Au-delà des accommodements qu'il est possible de consentir aux individus, la dimension collective de la problématique religieuse est omniprésente. Elle est d'autant plus préoccupante qu'elle s'inscrit dans un contexte international troublé, où des conflits sociaux et politiques préexistants sont souvent exacerbés et rendus encore plus complexes par la dimension religieuse. Voilà une raison supplémentaire pour clarifier la nature des rapports existant entre l'État et les groupes religieux.
Dans le Québec d'aujourd'hui, la dimension collective de la problématique religieuse s'incarne dans un certain nombre de questions exigeant une réponse à court et à moyen terme.
À court terme, le Québec doit décider si les dispositions législatives qui protègent les privilèges des catholiques et des protestants en matière d'enseignement religieux et qui, pour ce faire, dérogent aux droits à l'égalité et à la liberté de religion reconnus par les chartes des droits doivent être renouvelées. La décision de renouveler ou non ces clauses sera révélatrice de la volonté du Québec de prendre acte de l'évolution importante des mentalités sur cette question.

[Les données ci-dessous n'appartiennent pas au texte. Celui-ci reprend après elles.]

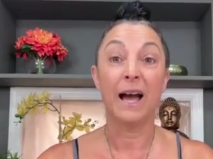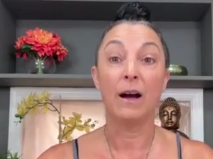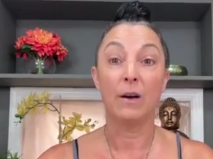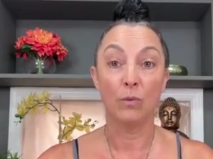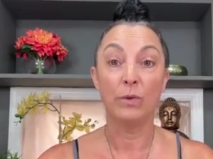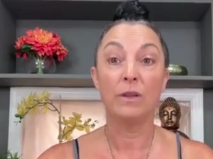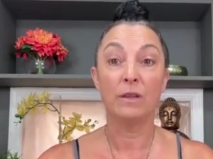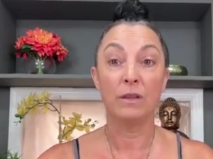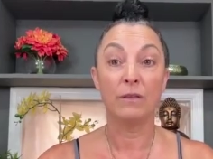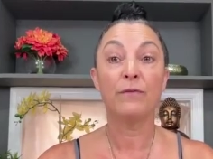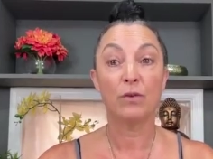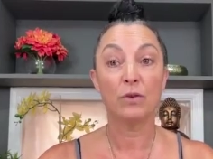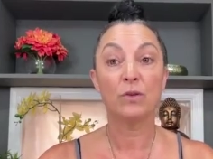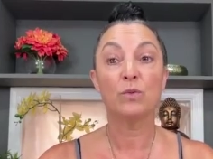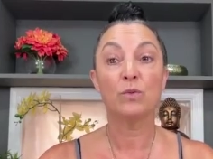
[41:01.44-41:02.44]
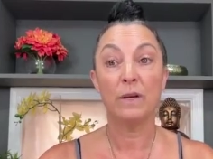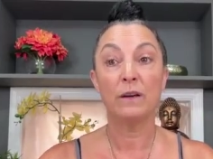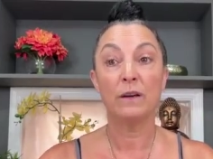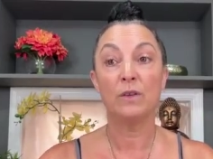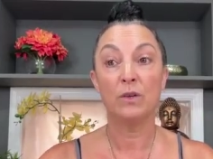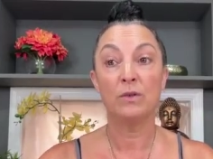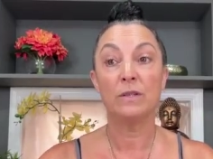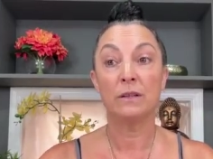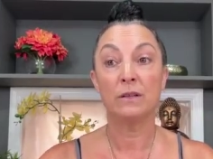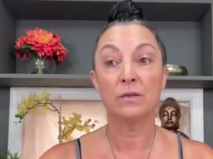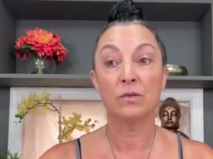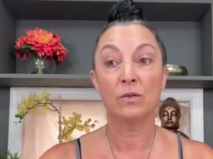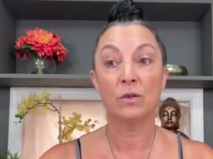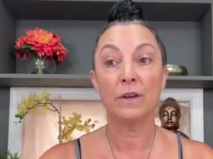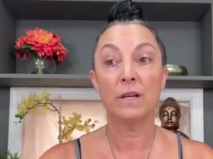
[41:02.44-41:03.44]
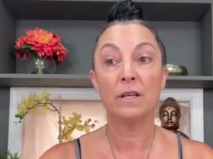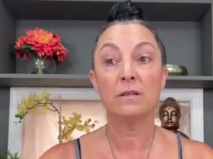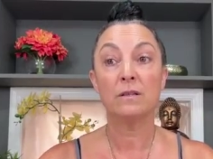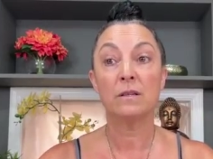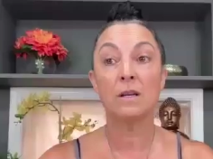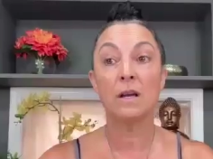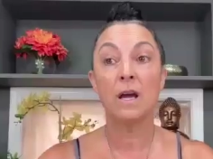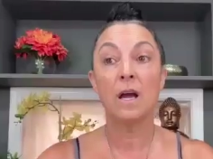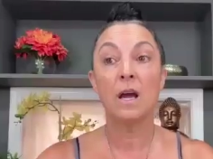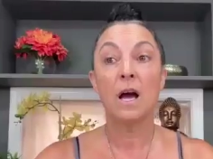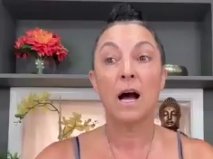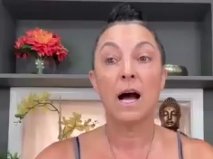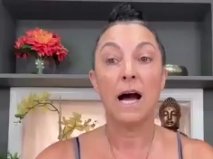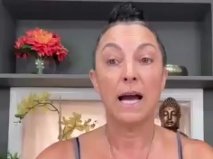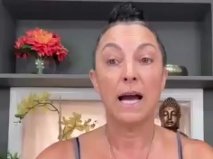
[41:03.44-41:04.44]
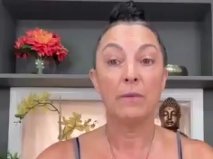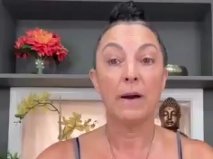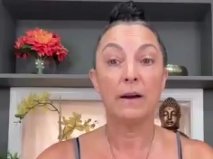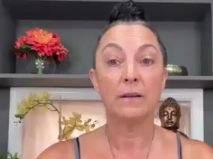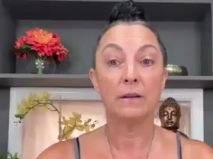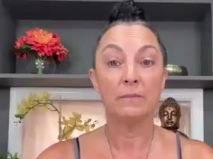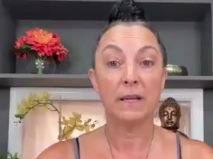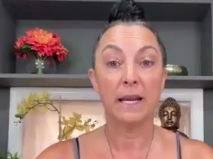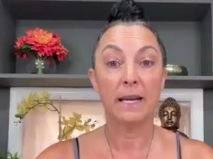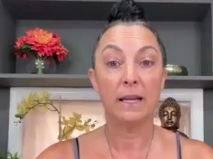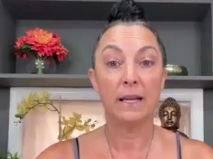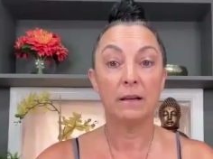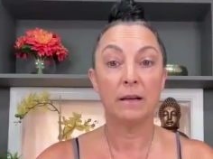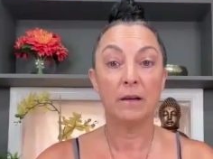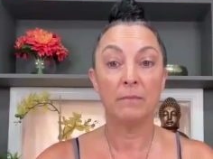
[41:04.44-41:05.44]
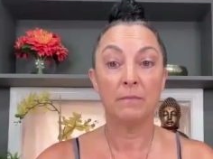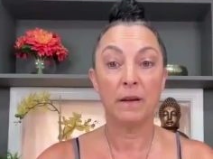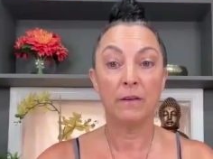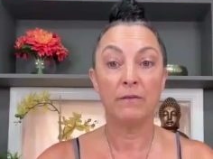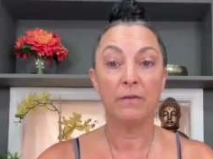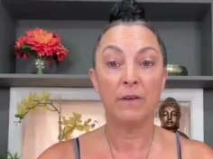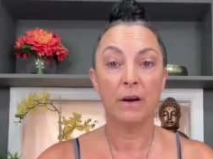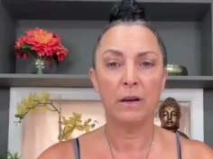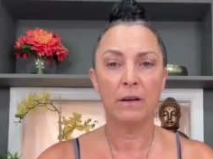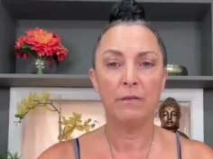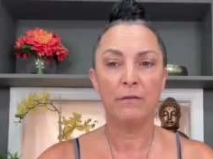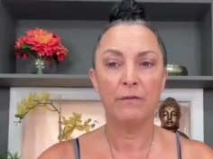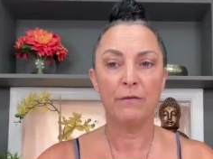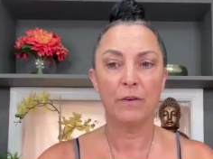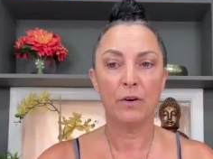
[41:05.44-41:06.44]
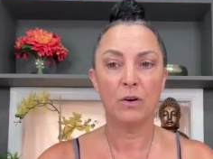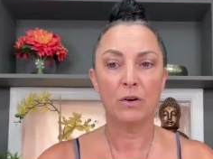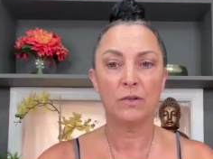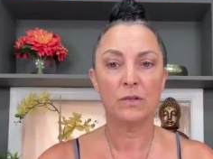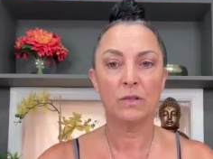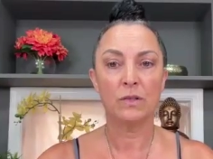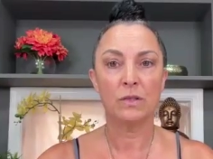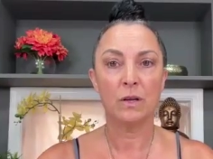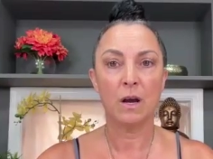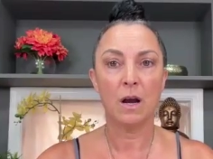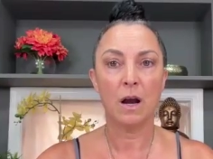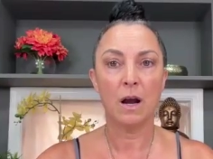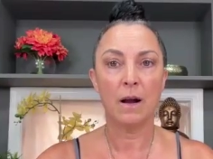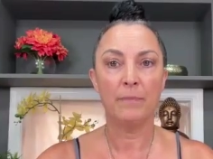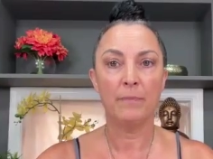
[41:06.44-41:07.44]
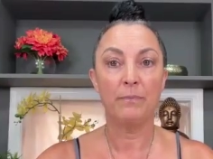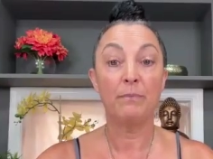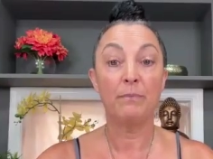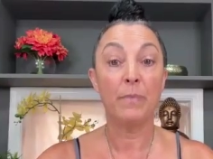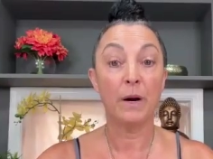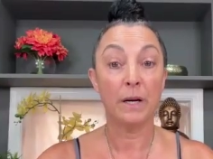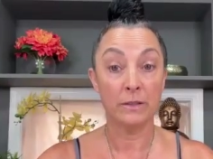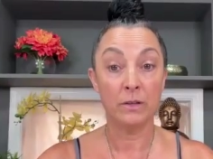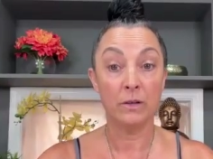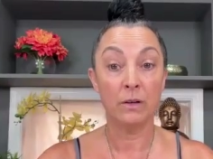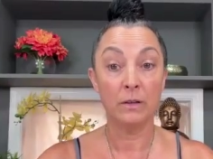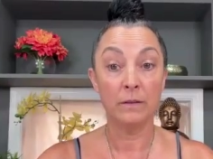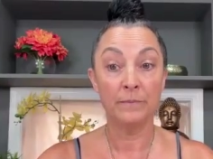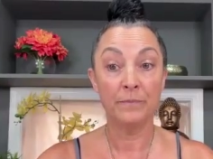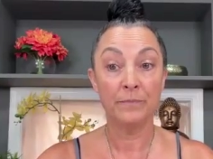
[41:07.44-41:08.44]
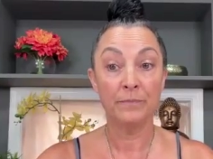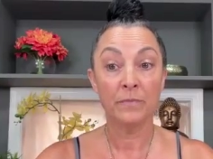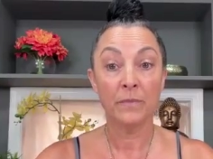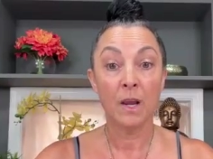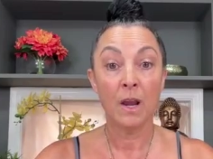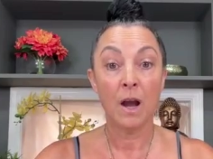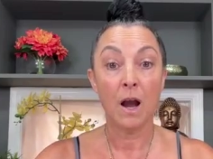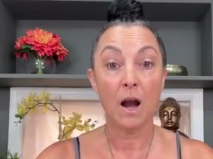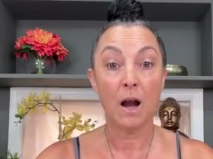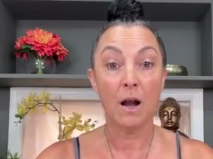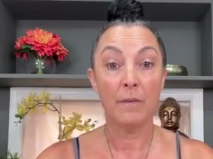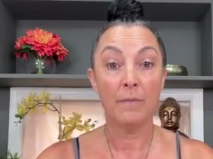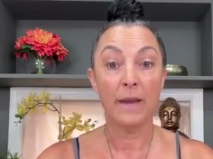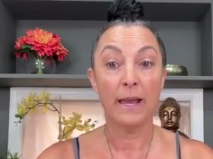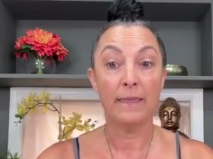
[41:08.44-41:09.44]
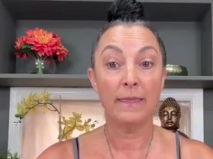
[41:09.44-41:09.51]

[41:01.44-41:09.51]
yeah, within the first week of using the service, I wound up getting my very first bundle. Um,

Selon la Commission des droits de la personne, le recours aux clauses dérogatoires n'a jamais été une façon acceptable d'aménager les rapports entre l'école et les religions. Elle se réjouit donc du dépôt du projet de loi 95, qui propose le non-renouvellement de ces clauses, après une période de transition destinée à permettre la mise en place de programmes d'éthique et de culture religieuse.
À moyen terme, la question des clauses dérogatoires renvoie à une autre question, plus vaste et plus exigeante: celle de la laïcité. Au cours de la deuxième moitié du XXe siècle, le Québec s'est engagé dans un processus de laïcisation. Pourtant, l'aspiration sociale et politique à la laïcité comporte toujours ses zones d'ombre.

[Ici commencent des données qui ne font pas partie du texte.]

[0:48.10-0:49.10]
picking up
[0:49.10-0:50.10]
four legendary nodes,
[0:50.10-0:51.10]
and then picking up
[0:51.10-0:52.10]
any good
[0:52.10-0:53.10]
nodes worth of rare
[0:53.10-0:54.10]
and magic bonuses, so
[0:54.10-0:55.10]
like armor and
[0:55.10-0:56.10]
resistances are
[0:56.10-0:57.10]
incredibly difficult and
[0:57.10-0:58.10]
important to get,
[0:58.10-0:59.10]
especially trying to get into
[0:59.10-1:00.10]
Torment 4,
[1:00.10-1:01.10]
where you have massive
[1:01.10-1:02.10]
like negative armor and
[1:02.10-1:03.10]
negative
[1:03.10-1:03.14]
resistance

De quelle laïcité voulons-nous? D'une laïcité réfractaire par principe à toute présence du fait religieux dans l'espace public? D'une laïcité sensible au fait religieux, prônant simplement la neutralité de l'État face à ce dernier? D'une laïcité où l'État s'engagerait à respecter l'expression de la religion dans la sphère publique en retour d'un engagement des religions à «respecter l'esprit des chartes des droits», comme le proposait l'an dernier le Conseil des relations interculturelles? Ou encore d'une forme spécifiquement québécoise de laïcité, toujours respectueuse des chartes des droits, et qu'une délibération collective approfondie permettrait de mieux définir?
En attendant que s'amorce une délibération publique structurée sur l'ensemble de ces enjeux, il faut rappeler qu'aucun geste ne doit être fait qui, de façon mécanique ou dogmatique, porterait atteinte aux intérêts supérieurs d'un enfant et à son droit à l'éducation. Comme la Commission des droits de la personne le soulignait dans son avis de 1995, l'exclusion ou l'interdiction ne peut d'aucune manière constituer un choix valable, ni sur le plan du respect du droit à l'égalité, ni sur les plans pédagogique et social.
Toutefois, la question des accommodements raisonnables dans les établissements d'enseignement privés n'est qu'une pièce parmi d'autres du débat sur la place de la religion dans la société. Dans quel espace public sommes-nous prêts à laisser se manifester les pratiques religieuses? Dans quelle mesure l'État doit-il tenir compte, dans ses orientations et dans les choix qu'il fait au nom de la collectivité, des convictions et des appartenances religieuses, majoritaires ou minoritaires? Au premier chef, c'est aux autorités politiques qu'il appartient de susciter et d'animer ce débat.